Saved data entries:
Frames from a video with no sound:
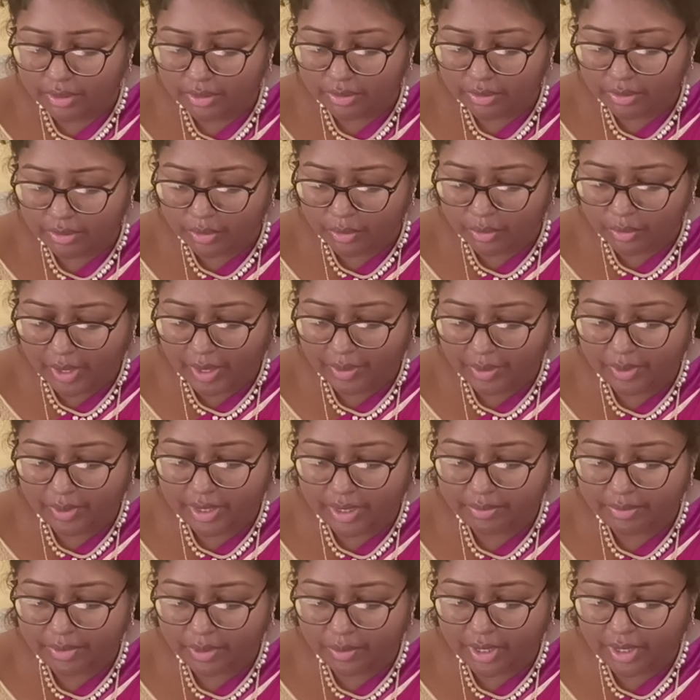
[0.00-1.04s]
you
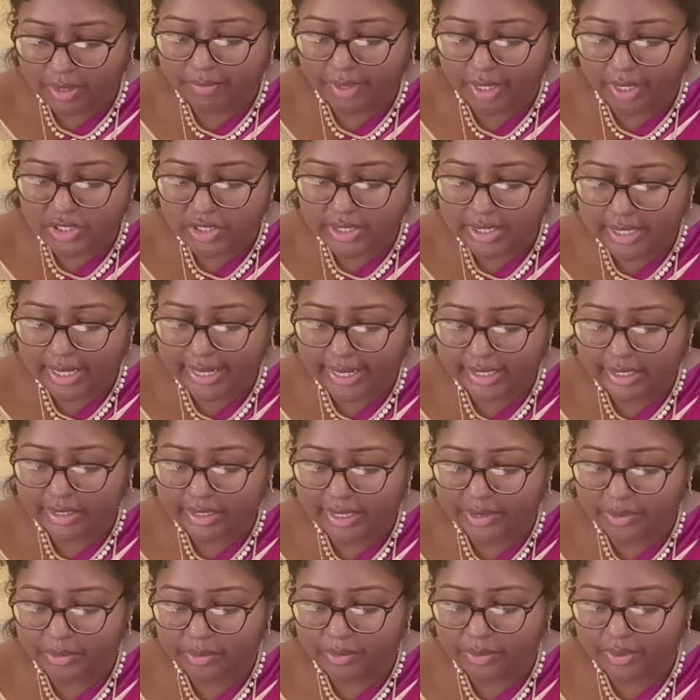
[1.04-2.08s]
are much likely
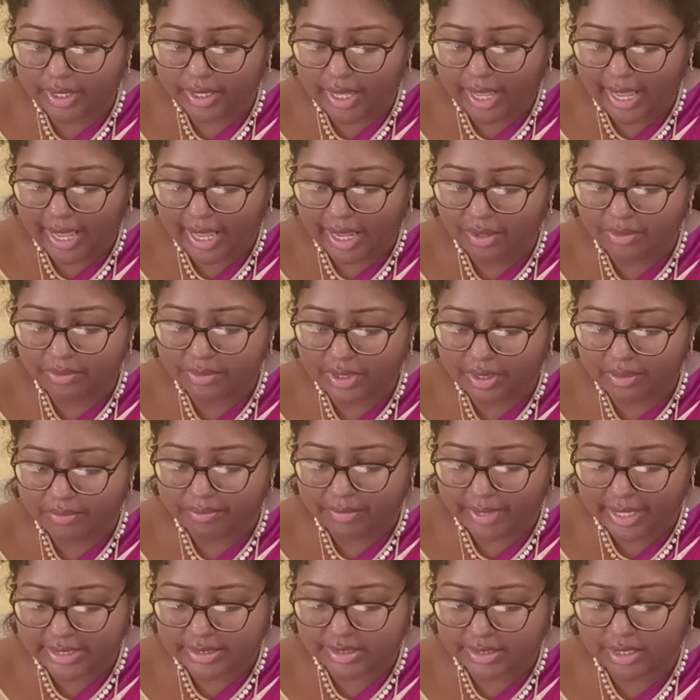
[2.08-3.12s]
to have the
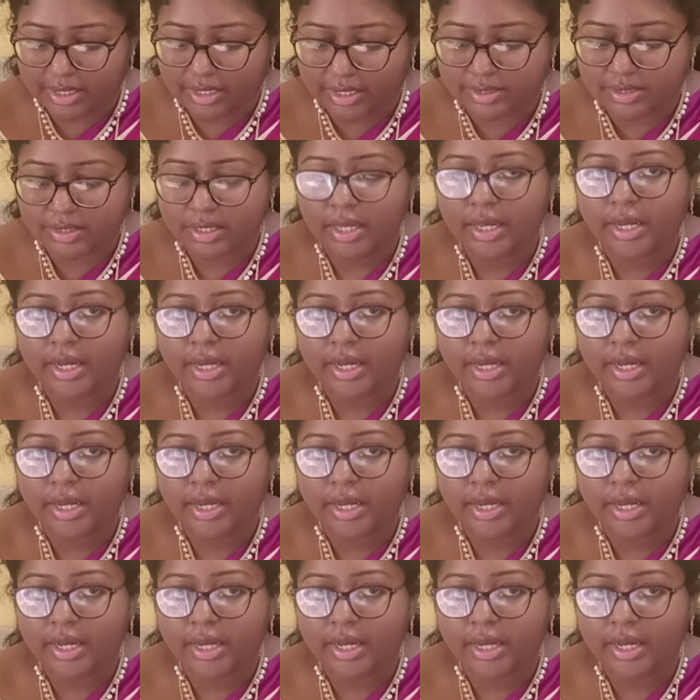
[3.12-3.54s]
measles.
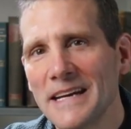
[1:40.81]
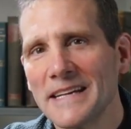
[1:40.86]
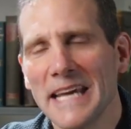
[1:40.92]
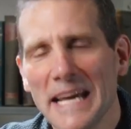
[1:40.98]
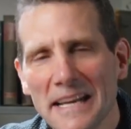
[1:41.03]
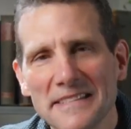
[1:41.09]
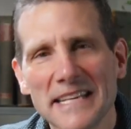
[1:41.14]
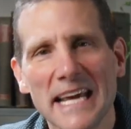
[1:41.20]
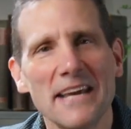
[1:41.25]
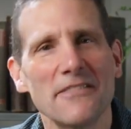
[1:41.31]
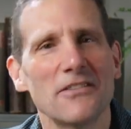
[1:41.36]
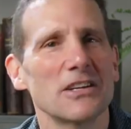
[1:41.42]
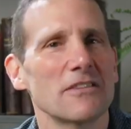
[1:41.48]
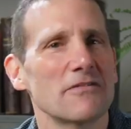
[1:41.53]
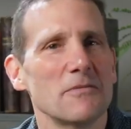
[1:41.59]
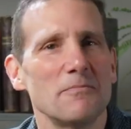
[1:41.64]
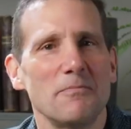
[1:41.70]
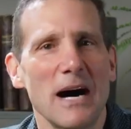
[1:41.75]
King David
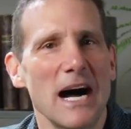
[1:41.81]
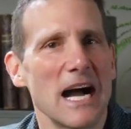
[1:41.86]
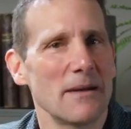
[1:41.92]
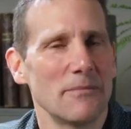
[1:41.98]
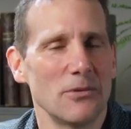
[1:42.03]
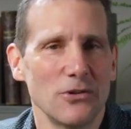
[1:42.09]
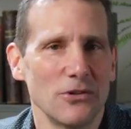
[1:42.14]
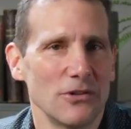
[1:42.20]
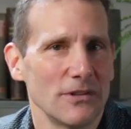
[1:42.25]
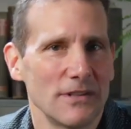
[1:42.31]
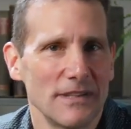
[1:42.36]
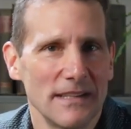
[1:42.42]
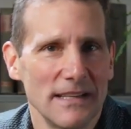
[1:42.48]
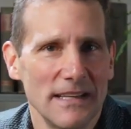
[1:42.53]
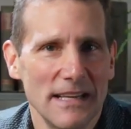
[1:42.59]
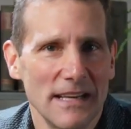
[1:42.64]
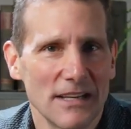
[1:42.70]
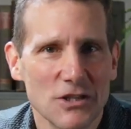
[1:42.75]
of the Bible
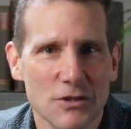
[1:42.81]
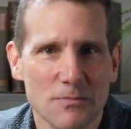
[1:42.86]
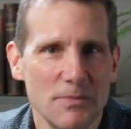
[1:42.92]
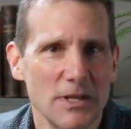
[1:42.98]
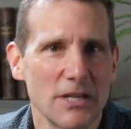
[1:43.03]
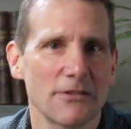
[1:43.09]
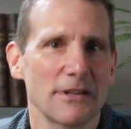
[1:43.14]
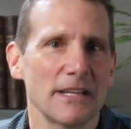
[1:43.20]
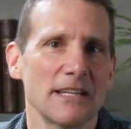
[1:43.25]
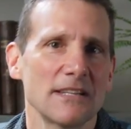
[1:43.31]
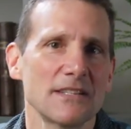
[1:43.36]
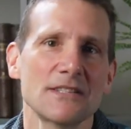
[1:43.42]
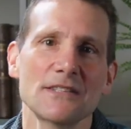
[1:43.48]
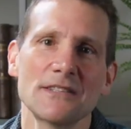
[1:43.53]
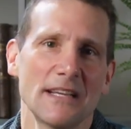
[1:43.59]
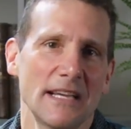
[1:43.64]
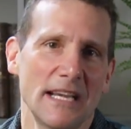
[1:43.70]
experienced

**Requirement:**
Give every line of the data above again as it stands; the pictures stay out.

**Expected output:**
Frames from a video with no sound:
[0.00-1.04s]
you
[1.04-2.08s]
are much likely
[2.08-3.12s]
to have the
[3.12-3.54s]
measles.
[1:40.81]
[1:40.86]
[1:40.92]
[1:40.98]
[1:41.03]
[1:41.09]
[1:41.14]
[1:41.20]
[1:41.25]
[1:41.31]
[1:41.36]
[1:41.42]
[1:41.48]
[1:41.53]
[1:41.59]
[1:41.64]
[1:41.70]
[1:41.75]
King David
[1:41.81]
[1:41.86]
[1:41.92]
[1:41.98]
[1:42.03]
[1:42.09]
[1:42.14]
[1:42.20]
[1:42.25]
[1:42.31]
[1:42.36]
[1:42.42]
[1:42.48]
[1:42.53]
[1:42.59]
[1:42.64]
[1:42.70]
[1:42.75]
of the Bible
[1:42.81]
[1:42.86]
[1:42.92]
[1:42.98]
[1:43.03]
[1:43.09]
[1:43.14]
[1:43.20]
[1:43.25]
[1:43.31]
[1:43.36]
[1:43.42]
[1:43.48]
[1:43.53]
[1:43.59]
[1:43.64]
[1:43.70]
experienced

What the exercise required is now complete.